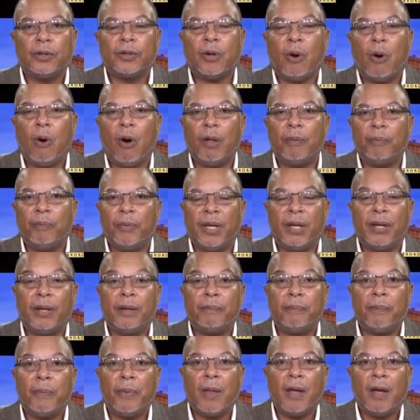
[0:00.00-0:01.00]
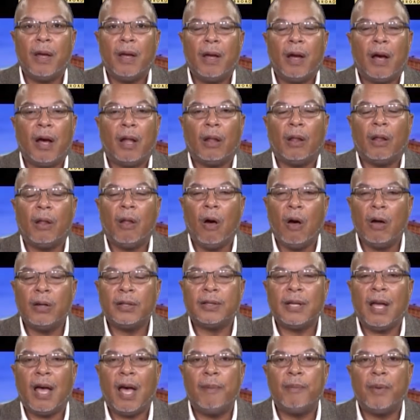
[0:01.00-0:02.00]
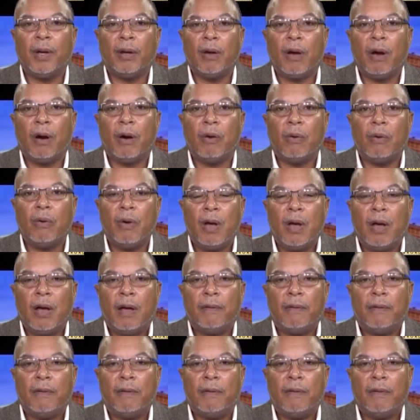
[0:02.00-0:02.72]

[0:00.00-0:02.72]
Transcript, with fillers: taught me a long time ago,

——

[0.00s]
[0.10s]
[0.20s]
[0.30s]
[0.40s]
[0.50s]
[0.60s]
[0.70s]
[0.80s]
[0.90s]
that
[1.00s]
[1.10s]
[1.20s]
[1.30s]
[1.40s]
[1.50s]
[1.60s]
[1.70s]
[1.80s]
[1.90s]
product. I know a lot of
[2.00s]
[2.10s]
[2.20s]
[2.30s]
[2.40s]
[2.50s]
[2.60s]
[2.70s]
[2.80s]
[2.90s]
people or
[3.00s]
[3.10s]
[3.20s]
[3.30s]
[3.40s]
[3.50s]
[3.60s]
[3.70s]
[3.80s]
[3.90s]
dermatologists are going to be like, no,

——

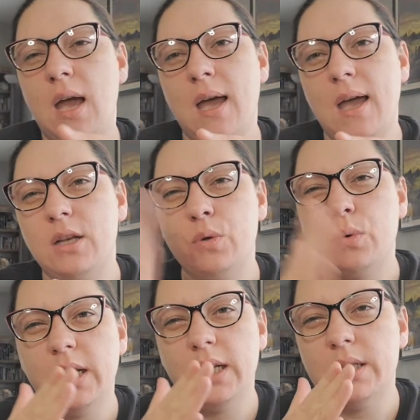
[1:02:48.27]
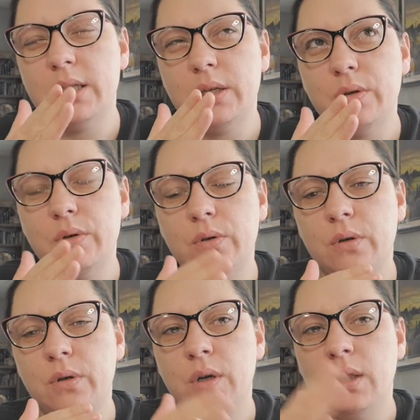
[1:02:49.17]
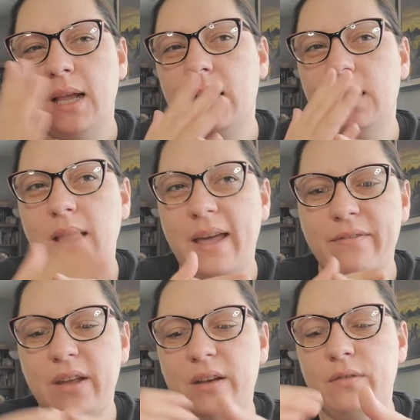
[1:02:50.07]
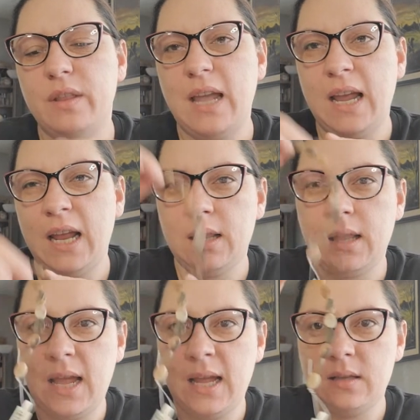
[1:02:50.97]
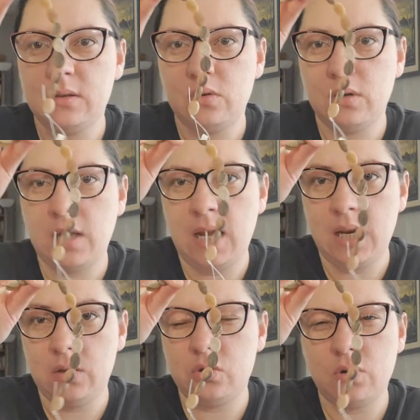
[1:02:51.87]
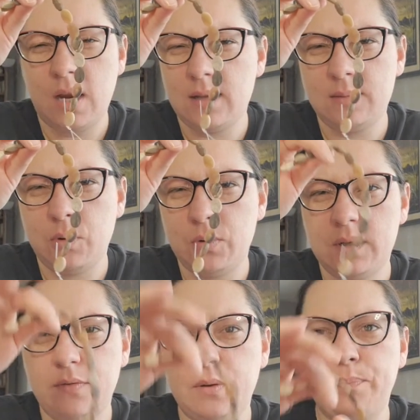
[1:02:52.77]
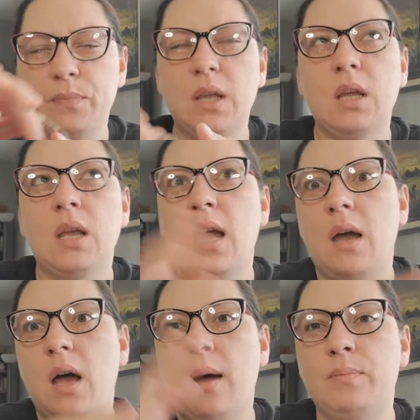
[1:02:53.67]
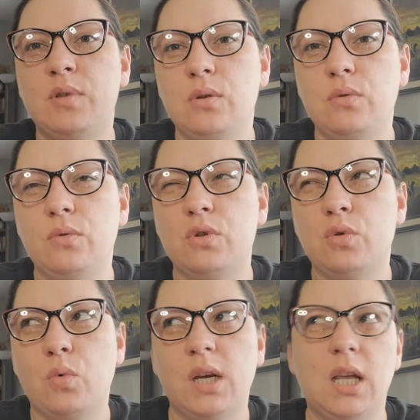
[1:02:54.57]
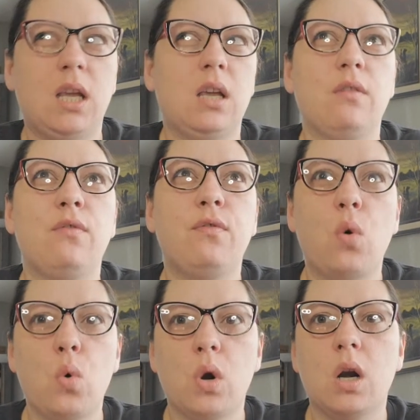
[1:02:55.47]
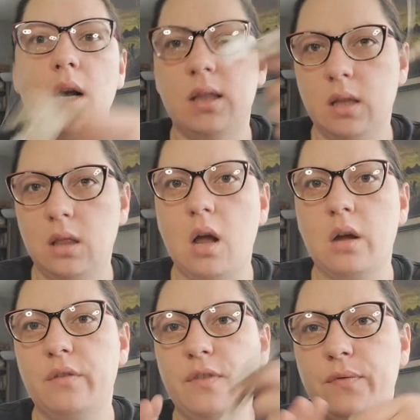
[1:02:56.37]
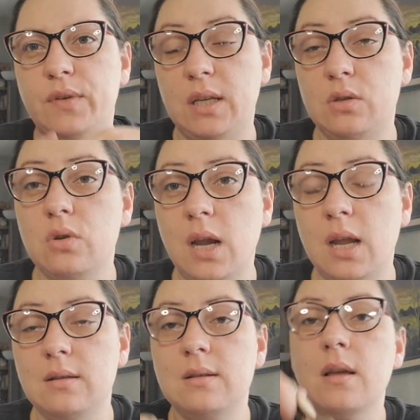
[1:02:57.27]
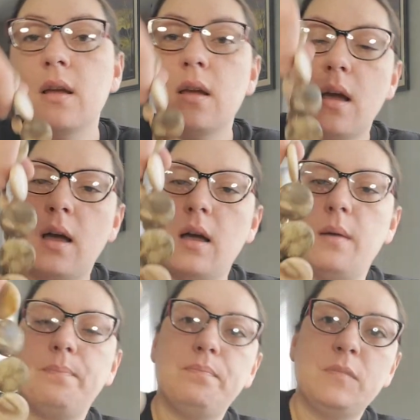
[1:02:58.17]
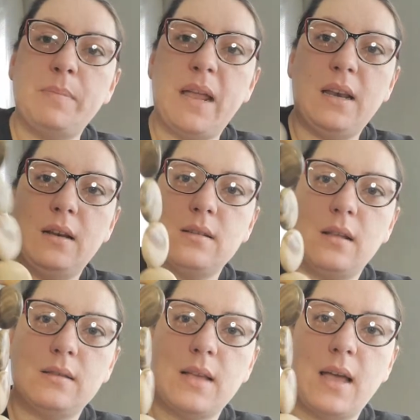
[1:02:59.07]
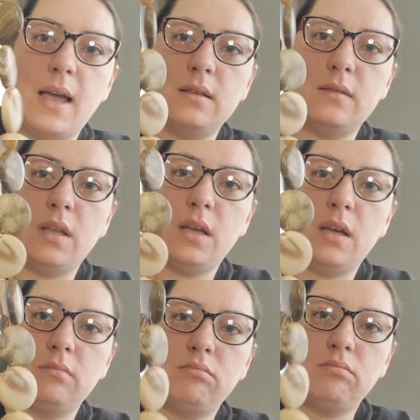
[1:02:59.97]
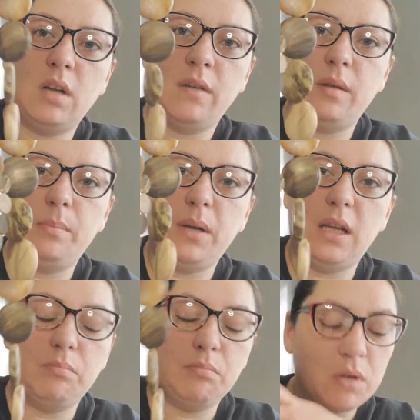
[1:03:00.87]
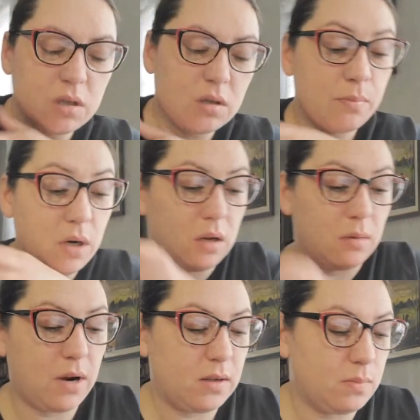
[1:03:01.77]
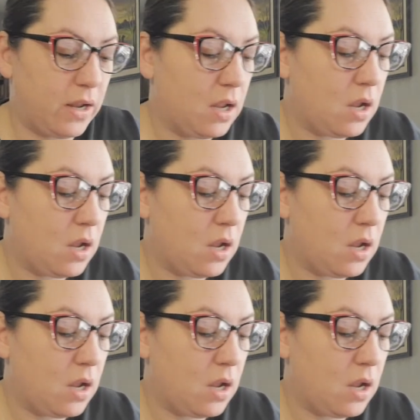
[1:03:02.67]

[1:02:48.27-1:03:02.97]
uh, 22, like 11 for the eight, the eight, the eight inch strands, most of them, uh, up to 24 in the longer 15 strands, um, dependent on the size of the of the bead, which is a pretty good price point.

——

* [Activity] Take the material above and output only the lines from the one that contains "[1:02:48.27]" through the one that contains "[1:03:02.67]", ends included and images left out.

* [Reply]
[1:02:48.27]
[1:02:49.17]
[1:02:50.07]
[1:02:50.97]
[1:02:51.87]
[1:02:52.77]
[1:02:53.67]
[1:02:54.57]
[1:02:55.47]
[1:02:56.37]
[1:02:57.27]
[1:02:58.17]
[1:02:59.07]
[1:02:59.97]
[1:03:00.87]
[1:03:01.77]
[1:03:02.67]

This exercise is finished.